When Napoleon was asked what principles of war he followed, he replied that he followed none. His genius was his ability to respond to circumstances, to make the most of what he was given--he was the supreme opportunist. Your only principle, similarly, should be to have no principles. To believe that strategy has inexorable laws or timeless rules is to take up a rigid, static position that will be your undoing. Of course the study of history and theory can broaden your vision of the world, but you have to combat theory's tendency to harden into dogma. Be brutal with the past, with tradition, with the old ways of doing things.

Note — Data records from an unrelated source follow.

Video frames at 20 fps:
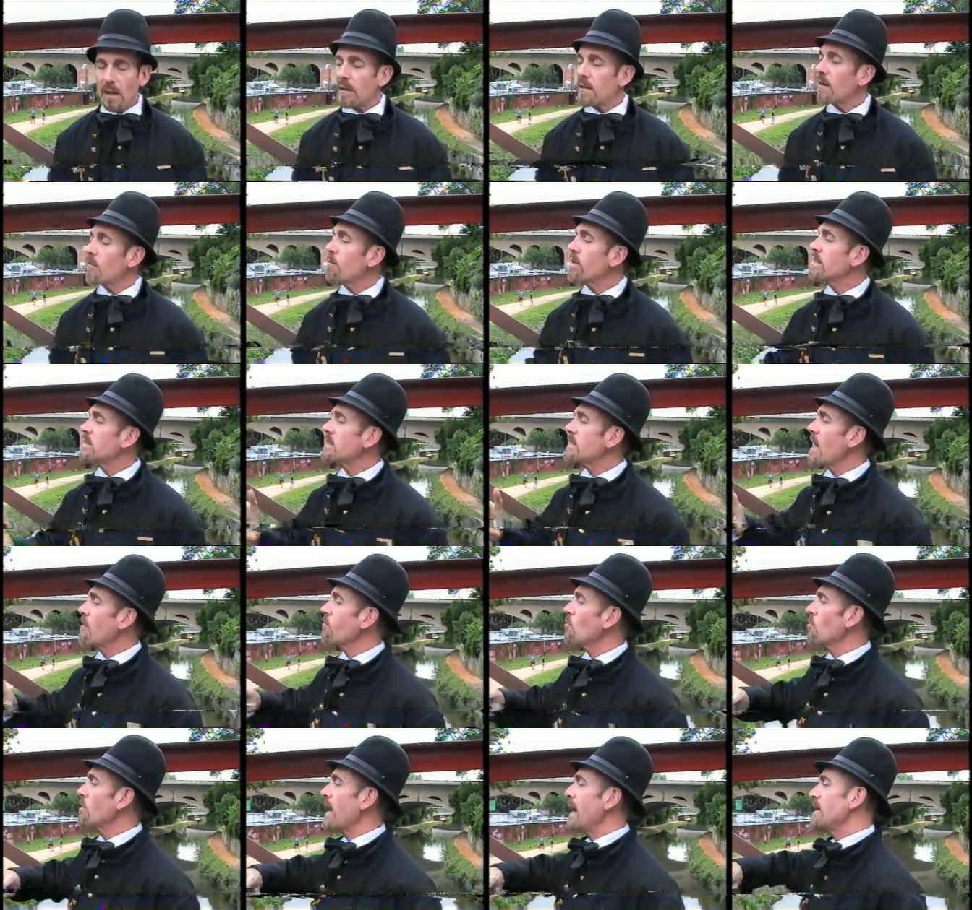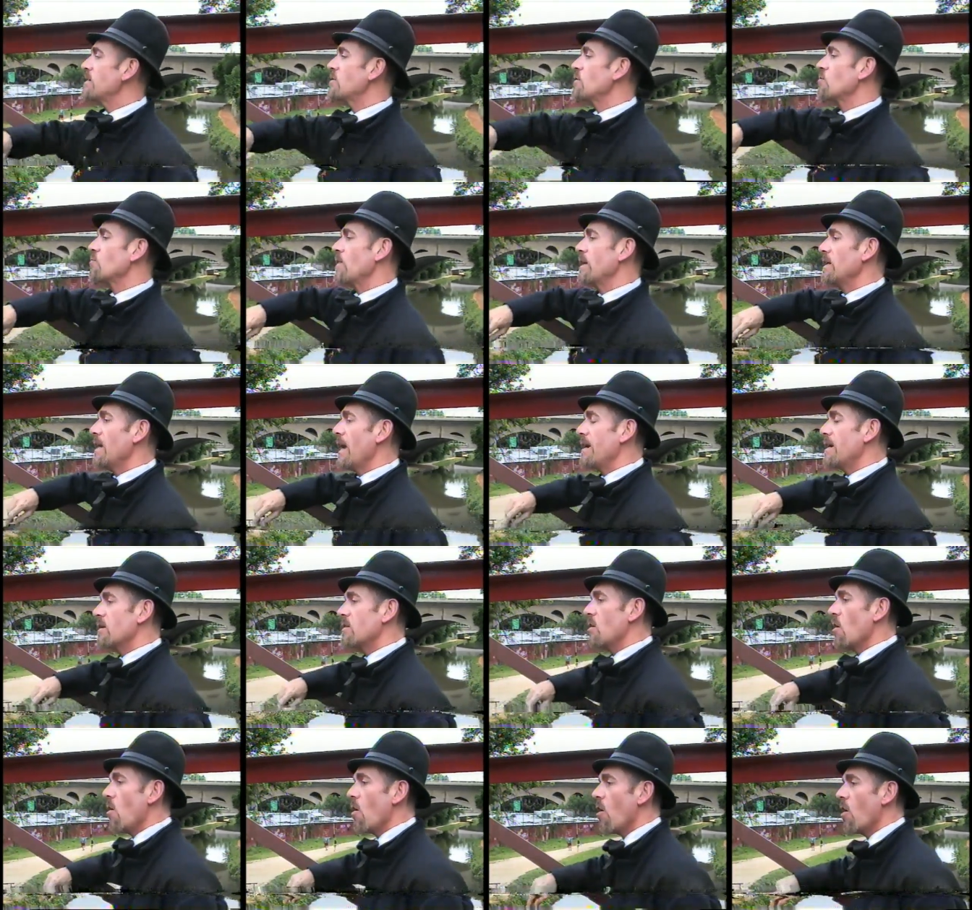There have been several cases related
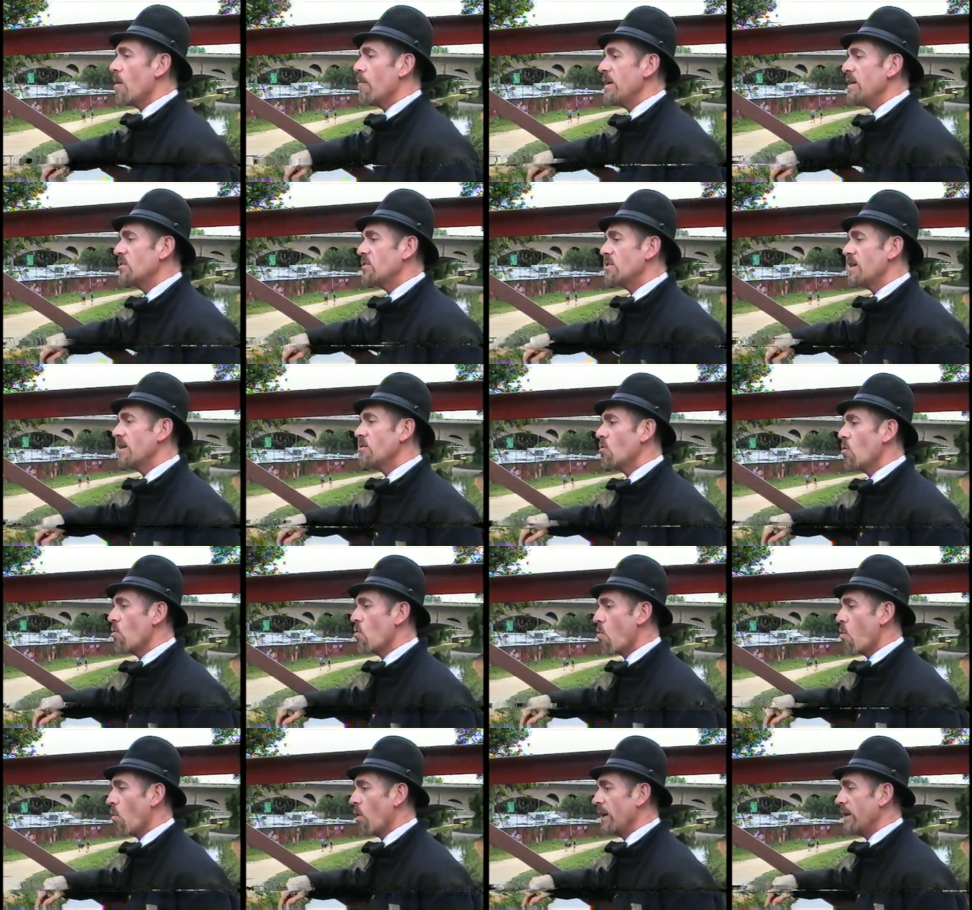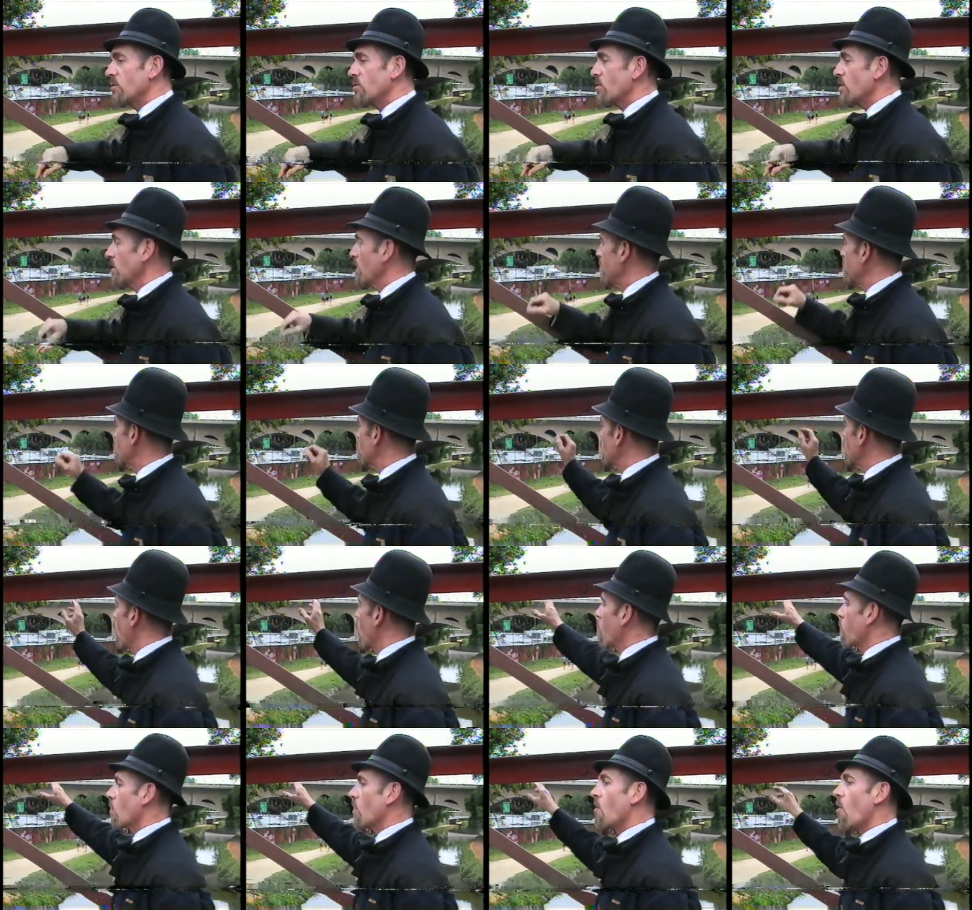to the Army Signal Corps installation
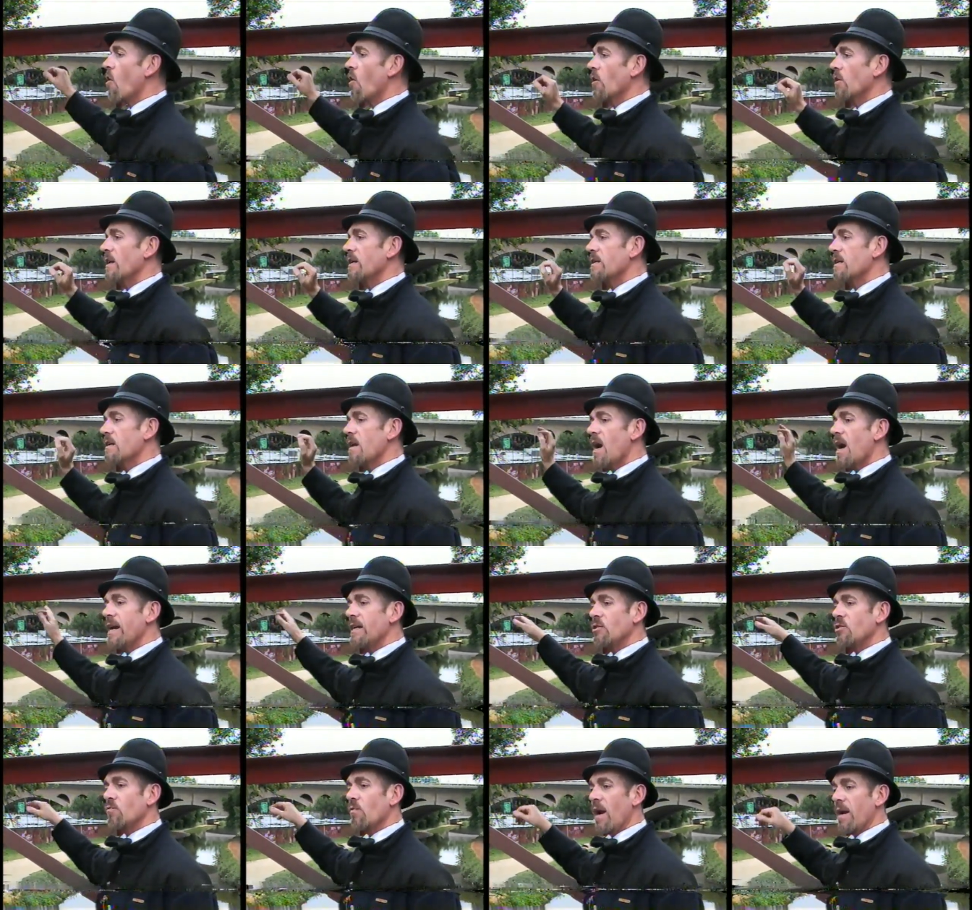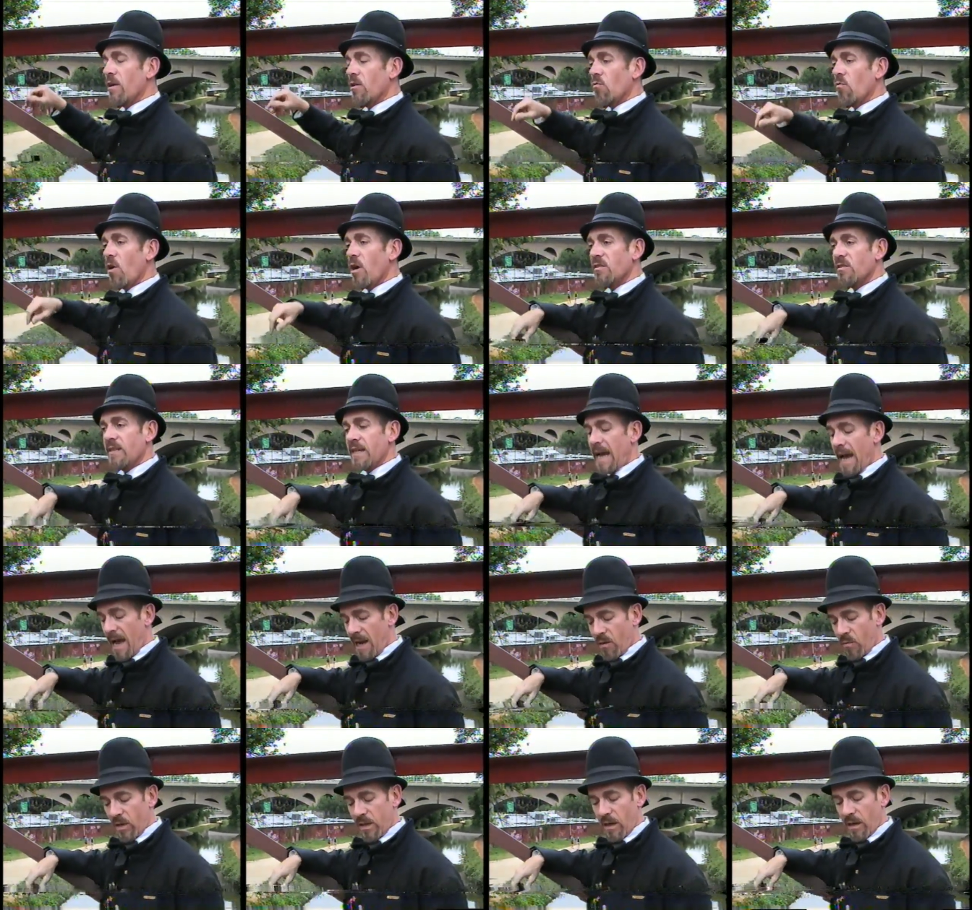over in Arlington Heights, right across the
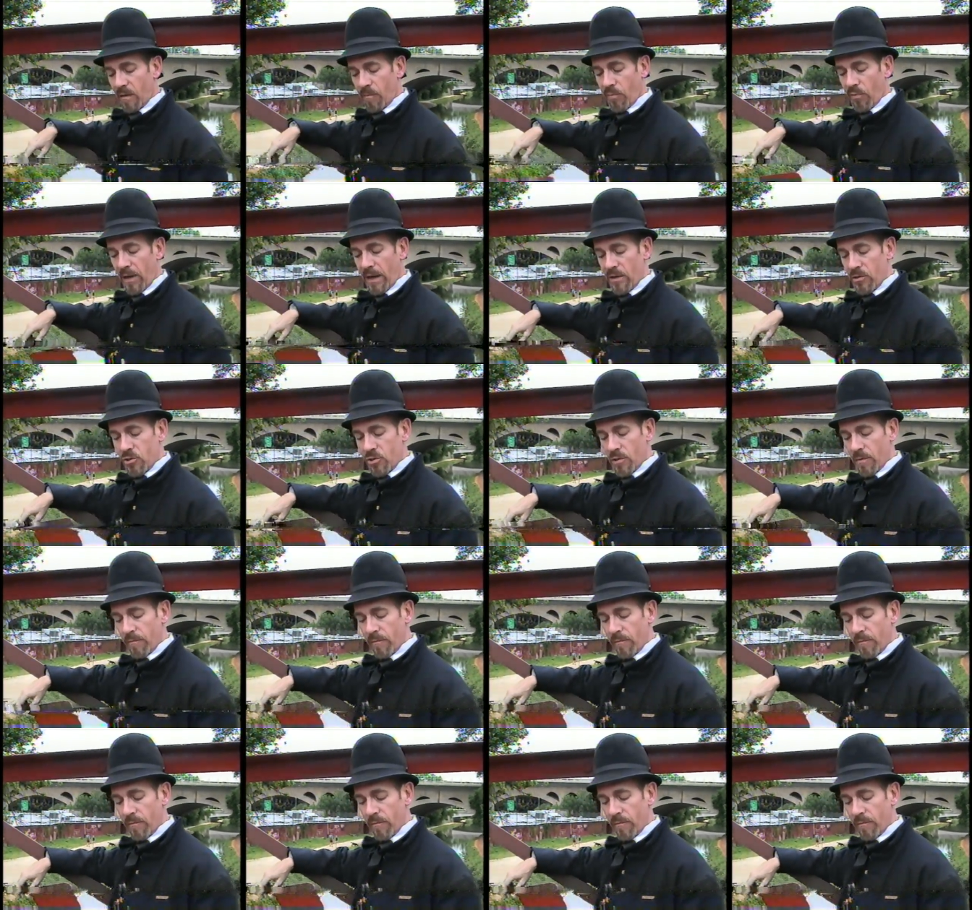aqueduct bridge.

Declare war on sacred cows and voices of convention in your own head.

Our education is often a problem. During World War II, the British fighting the Germans in the deserts of North Africa were well trained in tank warfare; you might say they were indoctrinated with theories about it. Later in the campaign, they were joined by American troops who were much less educated in these tactics. Soon, though, the Americans began to fight in a way that was equal if not superior to the British style; they adapted to the mobility of this new kind of desert combat. According to Field Marshal Erwin Rommel himself, the leader of the German army in North Africa, "The Americans...profited far more than the British from their experience in Africa, thus confirming the axiom that education is easier than reeducation."

What Rommel meant was that education tends to burn precepts into the mind that are hard to shake. In the midst of combat, the trained mind may fall a step behind--focusing more on learned rules than on the changing circumstances of battle. When you are faced with a new situation, it is often best to imagine that you know nothing and that you need to start learning all over again. Clearing your head of everything you thought you knew, even your most cherished ideas, will give you the mental space to be educated by your present experience--the best school of all. You will develop your own strategic muscles instead of depending on other people's theories and books.

Erase the memory of the last war.
The last war you fought is a danger, even if you won it. It is fresh in your mind. If you were victorious, you will tend to repeat the strategies you just used, for success makes us lazy and complacent; if you lost, you may be skittish and indecisive. Do not think about the last war; you do not have the distance or the detachment. Instead do whatever you can to blot it from your mind. During the Vietnam War, the great North Vietnamese general Vo Nguyen Giap had a simple rule of thumb: after a successful campaign, he would convince himself that it had actually been a failure. As a result he never got drunk on his success, and he never repeated the same strategy in the next battle. Rather he had to think through each situation anew.

Ted Williams, perhaps baseball's greatest pure hitter, made a point of always trying to forget his last at-bat. Whether he'd gotten a home run or a strikeout, he put it behind him. No two at-bats are the same, even against the same pitcher, and Williams wanted an open mind. He would not wait for the next at-bat to start forgetting: the minute he got back to the dugout, he started focusing on what was happening in the game taking place. Attention to the details of the present is by far the best way to crowd out the past and forget the last war.

Keep the mind moving.
When we were children, our minds never stopped. We were open to new experiences and absorbed as much of them as possible. We learned fast, because the world around us excited us. When we felt frustrated or upset, we would find some creative way to get what we wanted and then quickly forget the problem as something new crossed our path.